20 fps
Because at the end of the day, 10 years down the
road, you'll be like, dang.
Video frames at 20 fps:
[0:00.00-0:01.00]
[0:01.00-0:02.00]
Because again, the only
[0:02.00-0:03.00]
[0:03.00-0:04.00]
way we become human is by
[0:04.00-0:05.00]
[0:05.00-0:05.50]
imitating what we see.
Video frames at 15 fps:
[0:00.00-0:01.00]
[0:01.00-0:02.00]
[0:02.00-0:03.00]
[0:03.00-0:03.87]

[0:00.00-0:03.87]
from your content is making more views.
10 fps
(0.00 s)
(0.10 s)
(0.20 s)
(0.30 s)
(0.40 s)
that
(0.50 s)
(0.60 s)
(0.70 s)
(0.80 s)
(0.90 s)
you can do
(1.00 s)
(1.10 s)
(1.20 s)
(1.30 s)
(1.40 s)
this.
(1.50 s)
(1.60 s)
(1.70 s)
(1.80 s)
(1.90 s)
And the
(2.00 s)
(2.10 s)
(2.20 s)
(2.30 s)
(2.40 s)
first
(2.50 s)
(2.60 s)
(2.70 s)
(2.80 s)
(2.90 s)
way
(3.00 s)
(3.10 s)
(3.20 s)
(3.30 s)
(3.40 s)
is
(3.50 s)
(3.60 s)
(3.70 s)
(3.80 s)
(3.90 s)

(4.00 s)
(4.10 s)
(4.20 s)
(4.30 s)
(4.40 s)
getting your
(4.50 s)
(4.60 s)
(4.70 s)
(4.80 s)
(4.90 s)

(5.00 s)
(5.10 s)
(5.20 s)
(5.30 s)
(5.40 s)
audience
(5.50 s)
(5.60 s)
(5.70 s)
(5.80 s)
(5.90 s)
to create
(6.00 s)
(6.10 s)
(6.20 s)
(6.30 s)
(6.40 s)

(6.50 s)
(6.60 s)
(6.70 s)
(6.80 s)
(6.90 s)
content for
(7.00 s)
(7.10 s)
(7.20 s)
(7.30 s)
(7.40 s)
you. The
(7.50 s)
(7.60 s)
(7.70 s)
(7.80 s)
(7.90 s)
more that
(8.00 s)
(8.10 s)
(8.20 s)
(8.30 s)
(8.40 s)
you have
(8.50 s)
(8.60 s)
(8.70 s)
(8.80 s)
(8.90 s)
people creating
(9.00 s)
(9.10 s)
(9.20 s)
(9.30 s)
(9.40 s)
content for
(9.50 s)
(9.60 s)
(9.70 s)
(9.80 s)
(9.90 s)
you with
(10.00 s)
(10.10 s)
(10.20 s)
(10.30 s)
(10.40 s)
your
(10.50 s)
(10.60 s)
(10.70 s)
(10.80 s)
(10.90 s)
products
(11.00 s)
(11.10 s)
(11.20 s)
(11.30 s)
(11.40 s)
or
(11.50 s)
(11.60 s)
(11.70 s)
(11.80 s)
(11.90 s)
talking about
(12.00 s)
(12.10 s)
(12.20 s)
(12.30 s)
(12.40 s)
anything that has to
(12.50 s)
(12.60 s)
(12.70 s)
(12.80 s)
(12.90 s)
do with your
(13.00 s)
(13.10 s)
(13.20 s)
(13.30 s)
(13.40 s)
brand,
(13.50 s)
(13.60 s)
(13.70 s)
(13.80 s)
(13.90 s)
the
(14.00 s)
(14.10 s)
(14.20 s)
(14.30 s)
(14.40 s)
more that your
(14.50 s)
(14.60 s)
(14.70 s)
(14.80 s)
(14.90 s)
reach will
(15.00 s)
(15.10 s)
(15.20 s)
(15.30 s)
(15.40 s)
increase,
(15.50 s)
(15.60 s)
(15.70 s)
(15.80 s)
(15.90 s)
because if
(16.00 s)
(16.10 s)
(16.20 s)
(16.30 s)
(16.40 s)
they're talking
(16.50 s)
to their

• **What you need to do**:
Your response must repeat the entries above exactly, in full.

• **Task response**:
20 fps
Because at the end of the day, 10 years down the
road, you'll be like, dang.
Video frames at 20 fps:
[0:00.00-0:01.00]
[0:01.00-0:02.00]
Because again, the only
[0:02.00-0:03.00]
[0:03.00-0:04.00]
way we become human is by
[0:04.00-0:05.00]
[0:05.00-0:05.50]
imitating what we see.
Video frames at 15 fps:
[0:00.00-0:01.00]
[0:01.00-0:02.00]
[0:02.00-0:03.00]
[0:03.00-0:03.87]

[0:00.00-0:03.87]
from your content is making more views.
10 fps
(0.00 s)
(0.10 s)
(0.20 s)
(0.30 s)
(0.40 s)
that
(0.50 s)
(0.60 s)
(0.70 s)
(0.80 s)
(0.90 s)
you can do
(1.00 s)
(1.10 s)
(1.20 s)
(1.30 s)
(1.40 s)
this.
(1.50 s)
(1.60 s)
(1.70 s)
(1.80 s)
(1.90 s)
And the
(2.00 s)
(2.10 s)
(2.20 s)
(2.30 s)
(2.40 s)
first
(2.50 s)
(2.60 s)
(2.70 s)
(2.80 s)
(2.90 s)
way
(3.00 s)
(3.10 s)
(3.20 s)
(3.30 s)
(3.40 s)
is
(3.50 s)
(3.60 s)
(3.70 s)
(3.80 s)
(3.90 s)

(4.00 s)
(4.10 s)
(4.20 s)
(4.30 s)
(4.40 s)
getting your
(4.50 s)
(4.60 s)
(4.70 s)
(4.80 s)
(4.90 s)

(5.00 s)
(5.10 s)
(5.20 s)
(5.30 s)
(5.40 s)
audience
(5.50 s)
(5.60 s)
(5.70 s)
(5.80 s)
(5.90 s)
to create
(6.00 s)
(6.10 s)
(6.20 s)
(6.30 s)
(6.40 s)

(6.50 s)
(6.60 s)
(6.70 s)
(6.80 s)
(6.90 s)
content for
(7.00 s)
(7.10 s)
(7.20 s)
(7.30 s)
(7.40 s)
you. The
(7.50 s)
(7.60 s)
(7.70 s)
(7.80 s)
(7.90 s)
more that
(8.00 s)
(8.10 s)
(8.20 s)
(8.30 s)
(8.40 s)
you have
(8.50 s)
(8.60 s)
(8.70 s)
(8.80 s)
(8.90 s)
people creating
(9.00 s)
(9.10 s)
(9.20 s)
(9.30 s)
(9.40 s)
content for
(9.50 s)
(9.60 s)
(9.70 s)
(9.80 s)
(9.90 s)
you with
(10.00 s)
(10.10 s)
(10.20 s)
(10.30 s)
(10.40 s)
your
(10.50 s)
(10.60 s)
(10.70 s)
(10.80 s)
(10.90 s)
products
(11.00 s)
(11.10 s)
(11.20 s)
(11.30 s)
(11.40 s)
or
(11.50 s)
(11.60 s)
(11.70 s)
(11.80 s)
(11.90 s)
talking about
(12.00 s)
(12.10 s)
(12.20 s)
(12.30 s)
(12.40 s)
anything that has to
(12.50 s)
(12.60 s)
(12.70 s)
(12.80 s)
(12.90 s)
do with your
(13.00 s)
(13.10 s)
(13.20 s)
(13.30 s)
(13.40 s)
brand,
(13.50 s)
(13.60 s)
(13.70 s)
(13.80 s)
(13.90 s)
the
(14.00 s)
(14.10 s)
(14.20 s)
(14.30 s)
(14.40 s)
more that your
(14.50 s)
(14.60 s)
(14.70 s)
(14.80 s)
(14.90 s)
reach will
(15.00 s)
(15.10 s)
(15.20 s)
(15.30 s)
(15.40 s)
increase,
(15.50 s)
(15.60 s)
(15.70 s)
(15.80 s)
(15.90 s)
because if
(16.00 s)
(16.10 s)
(16.20 s)
(16.30 s)
(16.40 s)
they're talking
(16.50 s)
to their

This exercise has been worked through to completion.